This scene is my truck. I’m barreling north on Randall Road and need to turn left at the next intersection. There’s a handful of cars that are also barreling south toward the intersection. Because everybody’s got to get to work.
The light is green for both sides. Timing will be close but the southbound traffic has the downhill advantage. I add a little acceleration to the equation. A little horsepower to even the odds.
The light turns yellow so I slow down and then stop at the red light.
I’m always grateful when the cosmos saves me from myself. 😊
That’s not a judgment call or me being hard on myself. It just is. I’m just another guy wandering around aimlessly doing my best…and sometimes doing my least.
Struggling to maintain that non-mistake-making state only makes my life harder. Letting that struggle go gave me so much more free time to enjoy life and the company of my fellow humans.

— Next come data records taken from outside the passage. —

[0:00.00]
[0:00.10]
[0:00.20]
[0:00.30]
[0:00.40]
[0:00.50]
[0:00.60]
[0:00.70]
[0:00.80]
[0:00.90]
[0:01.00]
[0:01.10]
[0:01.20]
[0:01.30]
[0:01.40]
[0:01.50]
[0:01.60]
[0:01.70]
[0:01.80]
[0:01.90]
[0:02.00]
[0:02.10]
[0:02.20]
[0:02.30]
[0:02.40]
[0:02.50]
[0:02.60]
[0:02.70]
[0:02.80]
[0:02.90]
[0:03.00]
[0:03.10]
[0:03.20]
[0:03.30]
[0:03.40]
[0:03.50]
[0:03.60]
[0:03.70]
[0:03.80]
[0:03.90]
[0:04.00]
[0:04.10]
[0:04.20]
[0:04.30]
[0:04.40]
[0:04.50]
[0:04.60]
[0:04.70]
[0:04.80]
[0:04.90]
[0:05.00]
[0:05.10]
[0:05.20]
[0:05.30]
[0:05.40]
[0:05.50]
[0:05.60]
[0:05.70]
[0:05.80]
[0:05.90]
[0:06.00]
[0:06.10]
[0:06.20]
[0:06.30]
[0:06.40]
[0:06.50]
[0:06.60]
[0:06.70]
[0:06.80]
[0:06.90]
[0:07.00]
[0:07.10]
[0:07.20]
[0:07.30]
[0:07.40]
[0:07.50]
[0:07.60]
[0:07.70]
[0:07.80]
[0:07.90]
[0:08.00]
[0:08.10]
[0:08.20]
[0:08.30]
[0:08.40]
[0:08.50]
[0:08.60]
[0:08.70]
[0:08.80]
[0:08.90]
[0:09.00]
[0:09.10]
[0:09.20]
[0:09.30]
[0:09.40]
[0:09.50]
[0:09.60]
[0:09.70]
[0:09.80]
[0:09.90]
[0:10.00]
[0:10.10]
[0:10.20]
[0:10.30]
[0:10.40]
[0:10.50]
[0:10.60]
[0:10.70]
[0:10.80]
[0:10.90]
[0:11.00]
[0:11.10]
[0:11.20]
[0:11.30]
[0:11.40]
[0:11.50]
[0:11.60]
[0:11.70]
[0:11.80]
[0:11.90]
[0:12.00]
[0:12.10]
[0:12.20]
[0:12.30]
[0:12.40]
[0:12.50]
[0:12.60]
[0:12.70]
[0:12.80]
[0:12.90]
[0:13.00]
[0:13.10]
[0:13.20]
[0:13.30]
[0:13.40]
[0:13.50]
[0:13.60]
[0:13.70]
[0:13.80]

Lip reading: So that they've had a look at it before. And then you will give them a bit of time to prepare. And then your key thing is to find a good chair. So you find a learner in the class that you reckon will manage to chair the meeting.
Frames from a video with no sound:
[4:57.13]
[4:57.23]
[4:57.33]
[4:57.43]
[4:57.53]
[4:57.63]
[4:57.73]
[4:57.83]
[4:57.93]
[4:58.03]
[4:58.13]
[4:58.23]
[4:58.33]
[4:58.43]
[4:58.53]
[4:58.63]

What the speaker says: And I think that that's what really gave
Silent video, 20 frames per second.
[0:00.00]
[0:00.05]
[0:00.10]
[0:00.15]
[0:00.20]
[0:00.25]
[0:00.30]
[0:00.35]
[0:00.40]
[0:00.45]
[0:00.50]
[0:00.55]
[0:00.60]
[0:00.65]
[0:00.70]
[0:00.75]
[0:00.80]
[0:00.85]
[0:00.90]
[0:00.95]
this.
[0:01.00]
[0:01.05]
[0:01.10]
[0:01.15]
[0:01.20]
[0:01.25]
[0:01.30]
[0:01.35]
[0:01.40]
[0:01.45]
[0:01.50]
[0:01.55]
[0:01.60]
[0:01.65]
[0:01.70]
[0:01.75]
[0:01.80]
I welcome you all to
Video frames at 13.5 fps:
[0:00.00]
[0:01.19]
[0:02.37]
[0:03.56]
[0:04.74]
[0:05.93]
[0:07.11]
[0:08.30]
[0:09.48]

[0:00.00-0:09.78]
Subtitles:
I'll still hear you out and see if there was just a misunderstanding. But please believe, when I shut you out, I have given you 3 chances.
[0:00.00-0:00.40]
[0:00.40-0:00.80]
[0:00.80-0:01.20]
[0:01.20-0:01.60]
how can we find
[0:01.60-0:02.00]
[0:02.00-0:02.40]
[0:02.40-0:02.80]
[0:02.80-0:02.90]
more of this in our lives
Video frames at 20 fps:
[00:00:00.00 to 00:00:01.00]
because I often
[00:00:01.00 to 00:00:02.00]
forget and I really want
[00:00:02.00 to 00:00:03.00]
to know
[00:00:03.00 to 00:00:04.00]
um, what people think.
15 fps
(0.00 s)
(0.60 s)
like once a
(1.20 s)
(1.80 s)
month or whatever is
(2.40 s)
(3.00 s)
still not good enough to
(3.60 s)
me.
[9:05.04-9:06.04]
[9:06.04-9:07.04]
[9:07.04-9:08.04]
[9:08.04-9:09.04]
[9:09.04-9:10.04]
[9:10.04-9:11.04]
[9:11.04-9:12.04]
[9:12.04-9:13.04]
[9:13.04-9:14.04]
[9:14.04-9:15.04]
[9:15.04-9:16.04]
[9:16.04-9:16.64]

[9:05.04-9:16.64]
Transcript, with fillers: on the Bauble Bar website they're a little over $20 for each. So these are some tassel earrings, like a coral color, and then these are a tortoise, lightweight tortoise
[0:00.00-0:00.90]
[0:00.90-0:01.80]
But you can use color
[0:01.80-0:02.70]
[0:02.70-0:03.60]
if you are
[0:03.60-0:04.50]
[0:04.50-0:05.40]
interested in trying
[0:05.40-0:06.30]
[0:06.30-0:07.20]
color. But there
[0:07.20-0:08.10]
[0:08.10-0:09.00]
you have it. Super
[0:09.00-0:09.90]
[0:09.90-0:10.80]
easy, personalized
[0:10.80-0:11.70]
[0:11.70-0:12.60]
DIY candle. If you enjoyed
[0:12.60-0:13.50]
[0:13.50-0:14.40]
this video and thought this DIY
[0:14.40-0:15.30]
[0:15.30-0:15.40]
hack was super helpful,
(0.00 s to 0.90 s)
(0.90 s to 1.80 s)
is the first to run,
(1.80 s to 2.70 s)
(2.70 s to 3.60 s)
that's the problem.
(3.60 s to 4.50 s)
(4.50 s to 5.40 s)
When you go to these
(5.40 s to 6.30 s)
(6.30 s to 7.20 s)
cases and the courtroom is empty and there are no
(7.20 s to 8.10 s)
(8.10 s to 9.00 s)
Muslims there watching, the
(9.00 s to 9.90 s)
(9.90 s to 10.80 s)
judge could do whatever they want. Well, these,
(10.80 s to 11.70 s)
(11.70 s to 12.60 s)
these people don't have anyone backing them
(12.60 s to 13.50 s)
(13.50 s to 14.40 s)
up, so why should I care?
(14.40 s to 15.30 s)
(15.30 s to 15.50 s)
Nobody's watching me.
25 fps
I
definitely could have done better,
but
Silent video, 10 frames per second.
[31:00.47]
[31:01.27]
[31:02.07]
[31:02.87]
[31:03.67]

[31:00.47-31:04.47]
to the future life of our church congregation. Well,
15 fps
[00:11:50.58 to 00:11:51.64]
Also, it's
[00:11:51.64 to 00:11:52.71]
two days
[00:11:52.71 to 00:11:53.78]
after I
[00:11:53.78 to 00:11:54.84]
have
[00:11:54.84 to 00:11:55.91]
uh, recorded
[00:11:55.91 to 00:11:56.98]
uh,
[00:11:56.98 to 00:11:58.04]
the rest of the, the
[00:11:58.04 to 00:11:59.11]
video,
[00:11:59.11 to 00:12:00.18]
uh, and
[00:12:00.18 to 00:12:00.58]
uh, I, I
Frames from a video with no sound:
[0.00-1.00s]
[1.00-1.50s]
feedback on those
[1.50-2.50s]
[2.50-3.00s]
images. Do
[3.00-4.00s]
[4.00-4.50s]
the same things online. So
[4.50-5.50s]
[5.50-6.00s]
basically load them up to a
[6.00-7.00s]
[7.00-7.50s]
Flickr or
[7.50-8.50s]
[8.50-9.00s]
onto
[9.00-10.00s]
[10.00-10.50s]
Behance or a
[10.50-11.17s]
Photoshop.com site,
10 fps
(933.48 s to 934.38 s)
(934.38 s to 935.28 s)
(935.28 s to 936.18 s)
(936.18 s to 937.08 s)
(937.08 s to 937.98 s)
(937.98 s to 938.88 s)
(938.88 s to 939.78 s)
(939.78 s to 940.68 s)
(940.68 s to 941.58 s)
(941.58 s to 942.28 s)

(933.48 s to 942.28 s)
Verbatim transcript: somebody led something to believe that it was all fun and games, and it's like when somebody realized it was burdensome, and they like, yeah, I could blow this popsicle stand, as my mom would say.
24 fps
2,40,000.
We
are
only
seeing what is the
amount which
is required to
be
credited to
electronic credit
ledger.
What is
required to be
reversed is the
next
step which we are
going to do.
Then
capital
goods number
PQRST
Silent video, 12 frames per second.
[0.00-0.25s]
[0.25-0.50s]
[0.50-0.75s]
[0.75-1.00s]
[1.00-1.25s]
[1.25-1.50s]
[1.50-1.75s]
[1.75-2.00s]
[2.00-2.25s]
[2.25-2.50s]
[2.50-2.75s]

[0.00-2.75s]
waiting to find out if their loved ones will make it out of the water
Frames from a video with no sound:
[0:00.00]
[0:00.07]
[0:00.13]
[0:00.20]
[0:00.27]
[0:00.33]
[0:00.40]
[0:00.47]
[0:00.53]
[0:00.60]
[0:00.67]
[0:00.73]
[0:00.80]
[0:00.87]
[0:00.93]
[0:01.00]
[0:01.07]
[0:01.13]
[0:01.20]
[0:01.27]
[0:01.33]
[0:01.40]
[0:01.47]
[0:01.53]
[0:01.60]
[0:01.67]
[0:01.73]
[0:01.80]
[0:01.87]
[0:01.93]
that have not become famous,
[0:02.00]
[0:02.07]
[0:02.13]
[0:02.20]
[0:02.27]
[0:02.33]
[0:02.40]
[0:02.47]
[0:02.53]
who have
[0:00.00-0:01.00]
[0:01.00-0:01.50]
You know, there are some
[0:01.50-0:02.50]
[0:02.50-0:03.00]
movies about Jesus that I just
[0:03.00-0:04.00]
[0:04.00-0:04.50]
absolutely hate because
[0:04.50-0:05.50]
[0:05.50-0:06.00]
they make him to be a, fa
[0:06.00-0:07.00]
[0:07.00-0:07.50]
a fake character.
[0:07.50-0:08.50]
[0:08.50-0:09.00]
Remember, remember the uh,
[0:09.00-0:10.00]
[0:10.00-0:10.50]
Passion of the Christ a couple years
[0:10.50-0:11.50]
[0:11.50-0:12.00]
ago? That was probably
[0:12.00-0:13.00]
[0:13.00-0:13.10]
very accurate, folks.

Well, I guess I never really expected myself to be perfect but I was pretty good at torturing myself when I did screw up. I wouldn’t let that shit go for whatever reason. Constantly feeling bad about myself is all bullshit, though. I make mistakes and then I feel bad about them for the appropriate amount of time and then I move on.
Letting ourselves be human brings our stress levels down. Our bodies will thank us. Our souls will thank us, too, and so will our peeps. People will love being with us when we’re not ruminating over something dumb that happened a week ago.
Okay, so that’s all fine and good. I’ve made peace with all that. Made peace with making mistakes.
But the thing is, if I’m intolerant of another person when they come up short, either every day or once in a blue moon, then I’m just an asshole.